STM32 stuck (freeze) after using SPI transfer in interrupt mode

[nishantnidaria]

Greetings!

I am using an STM32G030C8T6 on a custom PCB everything seems to be working fine but "sometimes" randomly my MCU gets stuck after i send (using SPI) battery voltage to the Master device, it happens randomly there's no pattern i could follow.

Note: my STM32 is a slave device and the master device is a Raspberry Pi

STM32 receives data from raspberry pi in while loop using the following function/code:

Code: [Select]

void SPI_Receive_Commands(void)
{

while(HAL_GPIO_ReadPin(SPI_SS_GPIO_Port, SPI_SS_Pin) == GPIO_PIN_RESET);
  {
HAL_SPI_Receive(&hspi1, (uint8_t *)spi_buf, 10, 100);

if(spi_buf[0] == 'v') // Battery voltage function
{
memset(spi_buf,'*',10);
Battery_Voltage();
HAL_GPIO_WritePin(GPIOA, Voltage_Ready_Pin, GPIO_PIN_SET); // Indicating Raspberry pi that the transmission is starting
HAL_SPI_Transmit_IT(&hspi1, (uint8_t *)batteryVoltage, 6); // Sending voltage (e.g., 13.54)
HAL_SPI_Transmit(&hspi1, (uint8_t *)"v", 1, 100); // Sending the last character 'v' to finish transmission
HAL_GPIO_WritePin(GPIOA, Voltage_Ready_Pin, GPIO_PIN_RESET); // Indicating Raspberry pi that the transmission has finished
printmsg("Sending battery voltage\r\n");
}
  }
}
Thank you in advance for your help and guidance! 

[nishantnidaria]

Yes when i say interrupt mode i only meant for the transmission part,

I don't have a mechanism to make sure first call has finished transmitting before using hspi1 again. The sending part only stops after sending the character 'v' and then pulling the GPIO low again.

I used _IT function because i am sending withing the receive loop.

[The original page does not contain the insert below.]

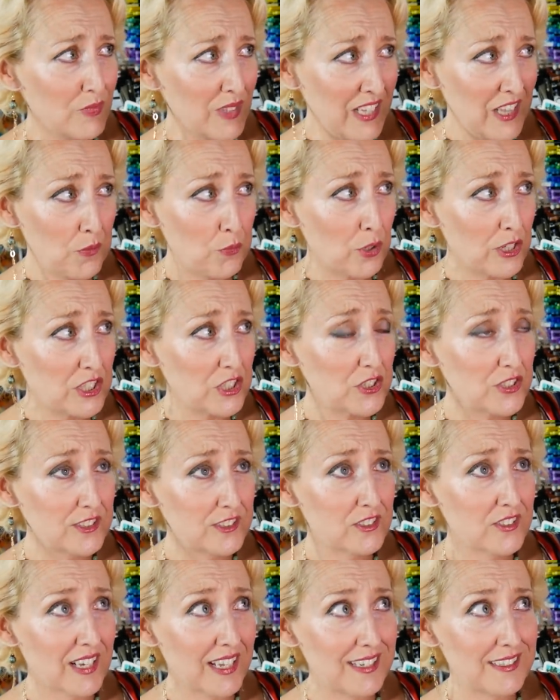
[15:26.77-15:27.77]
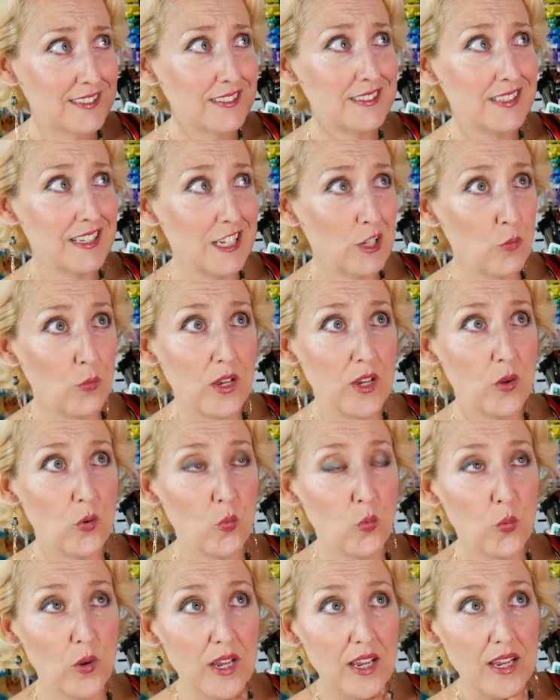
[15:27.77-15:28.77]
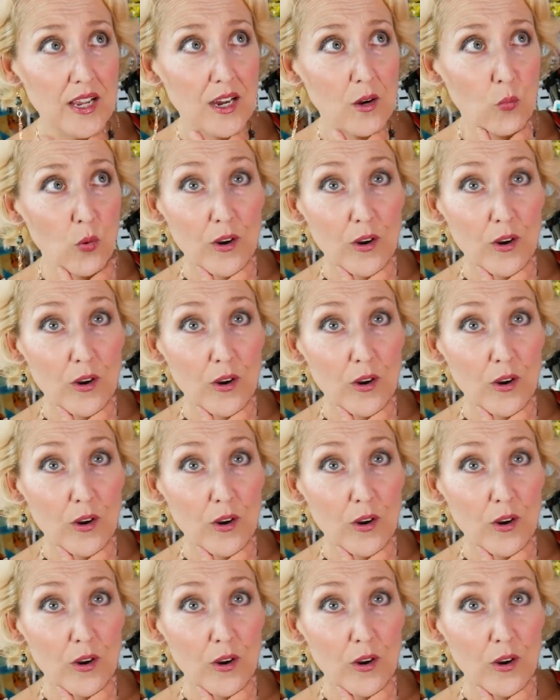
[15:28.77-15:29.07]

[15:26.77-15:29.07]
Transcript: And the printer is just kind of sitting, we, we, uh,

Yes SS pin going to the peripheral is actually toggling as expected.

[nishantnidaria]

Adding a HAL_Delay(1000) between these two will help MCU not get stuck anymore ?

something like this:

Code: [Select]

HAL_SPI_Transmit_IT(&hspi1, (uint8_t *)batteryVoltage, 6); // Sending voltage (e.g., 13.54)
HAL_Delay(1000);
      HAL_SPI_Transmit(&hspi1, (uint8_t *)"v", 1, 100); // Sending the last character 'v' to finish transmission

[Siwastaja]

It doesn't help that ST's documentation,
https://www.disca.upv.es/aperles/arm_cortex_m3/llibre/st/STM32F439xx_User_Manual/group__spi__exported__functions__group2.html#gafbb309aa738bb3296934fb1a39ffbf40

- title says "user manual", does not actually document anything.

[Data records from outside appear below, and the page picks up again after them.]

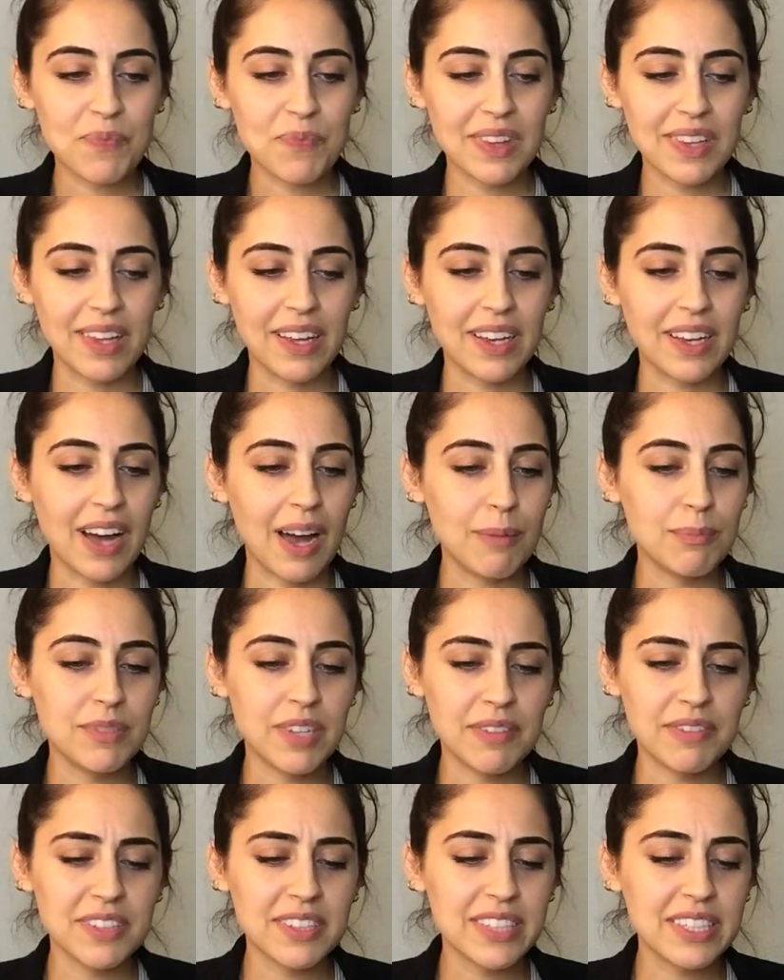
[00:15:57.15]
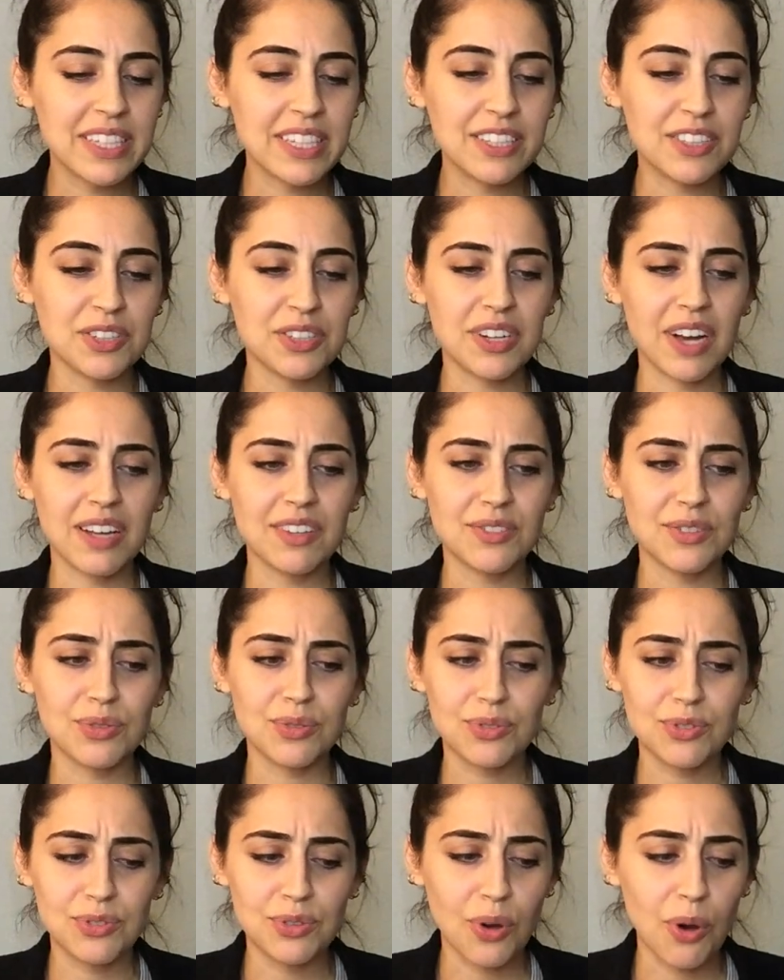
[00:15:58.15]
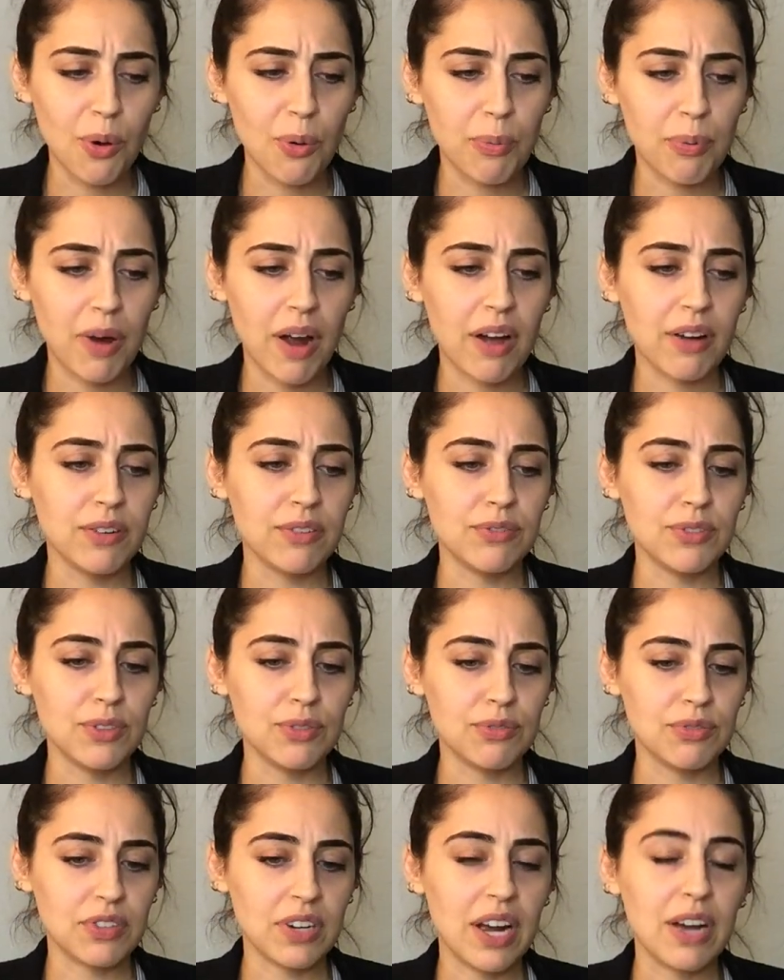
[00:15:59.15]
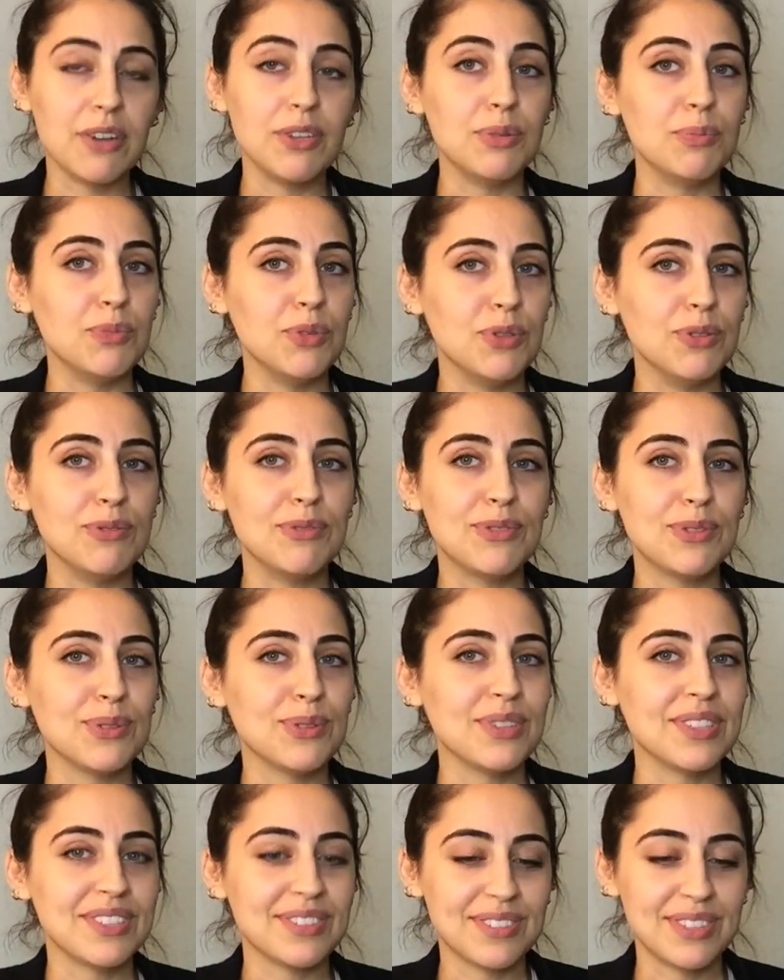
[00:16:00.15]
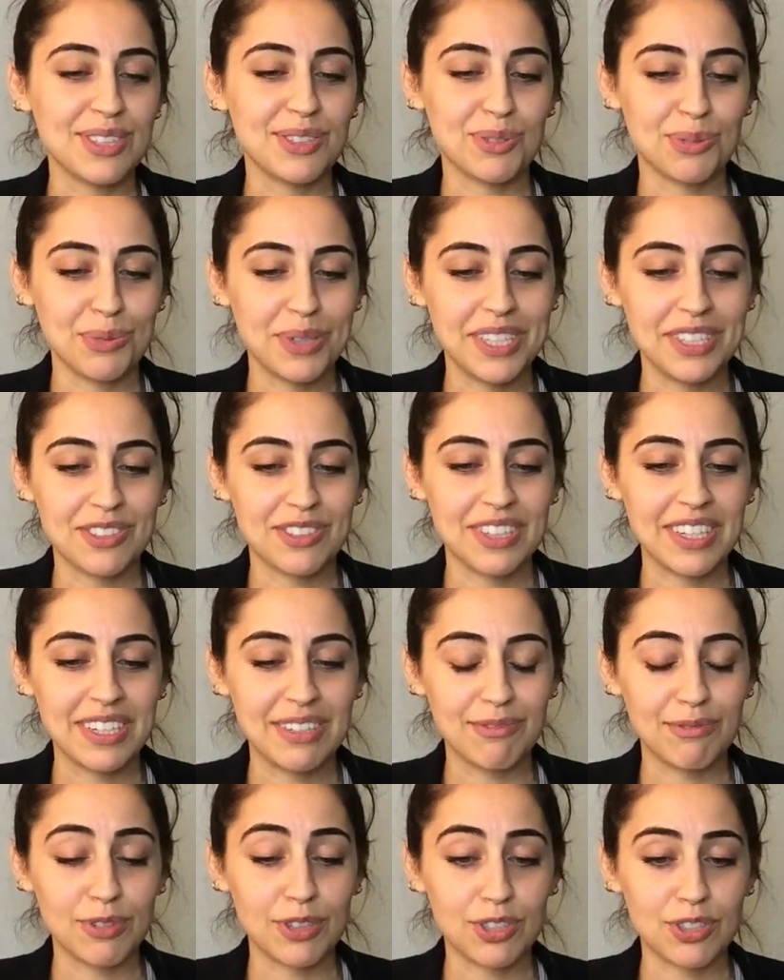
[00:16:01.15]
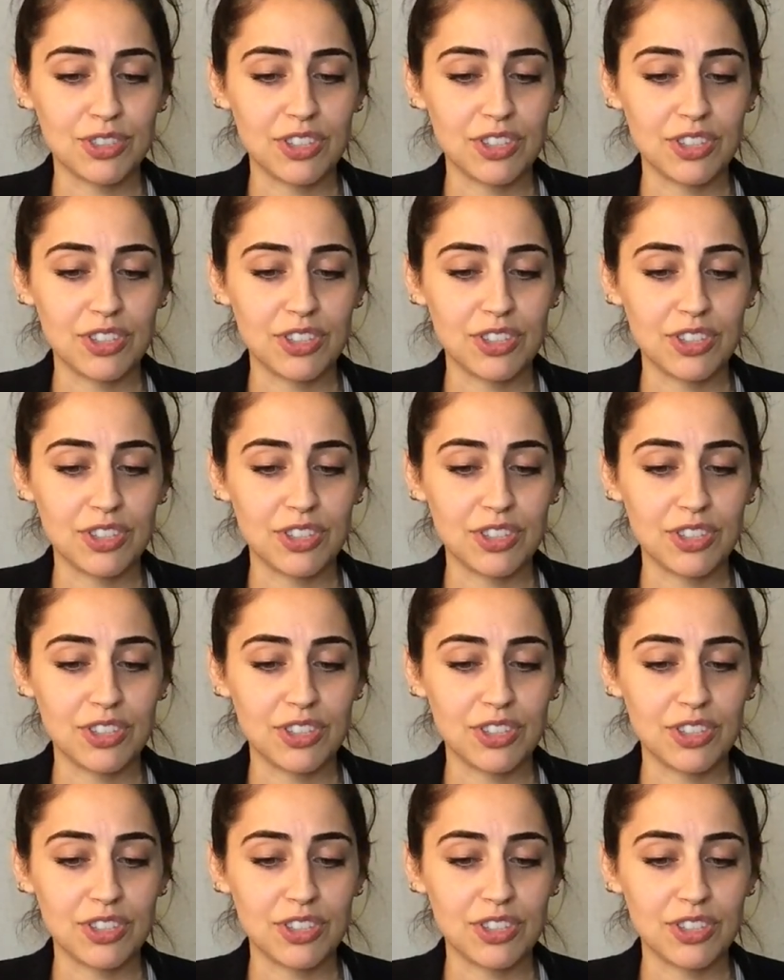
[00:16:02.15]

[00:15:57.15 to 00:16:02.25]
Like, I'm definitely getting your guys are so proud of you for how you move through this situation for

"Transmit an amount of data in non-blocking mode with Interrupt." is the full description of the function, no instructions let alone an example how to use it - go figure. So we can only guess.

Construct the full packet first, do not try to append using two transmit function calls; just use HAL_SPI_Transmit once since apparently you are fine with the blocking call. If you call transmit function twice, you probably "should" wait for the the first to finish before the second, but since this is undocumented, I don't know.

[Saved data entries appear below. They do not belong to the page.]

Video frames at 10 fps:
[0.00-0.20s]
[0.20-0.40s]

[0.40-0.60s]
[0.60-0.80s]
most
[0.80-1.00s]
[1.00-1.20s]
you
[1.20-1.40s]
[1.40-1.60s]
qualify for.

Assuming HAL_SPI_Transmit returns only after the transmission is fully completed (full description in the manual: "Transmit an amount of data in blocking mode. "), that one works as it should, but for the interrupt version, you should write an interrupt handler that waits for the completion. There probably is some HAL function you should call in the ISR, but since the official documentation does not document this, it's beyond anyone's guess.

I would hazard a guess there is a separate document, the actual HAL user manual, titled something different from user manual. You should try to find this documentation and read it to understand how to use the HAL functions.

My recommendation is to use SPI bare metal, bypassing these extra layers of complications, replacing them with other complications.

[AndyC_772]

It's timing, again.

You're:

- indicating to the Rpi that data is available
- then, bearing in mind the Rpi is free to act upon that indication at any time, preparing a response and entering a loop that will send it to the SPI port

This can't work reliably, because:

- the Rpi CPU is much faster than the STM32, so it can quite reasonably be expected to initiate an SPI read before the first byte is actually in the Tx shift register, and
- your loop must guarantee to keep up with SPI reads, which means it needs to be tight, fast, and have interrupts disabled

You need DMA for this. Prepare the response, store it in memory, set up a DMA channel to transmit it via SPI. Then, and only then, raise the flag to the Rpi.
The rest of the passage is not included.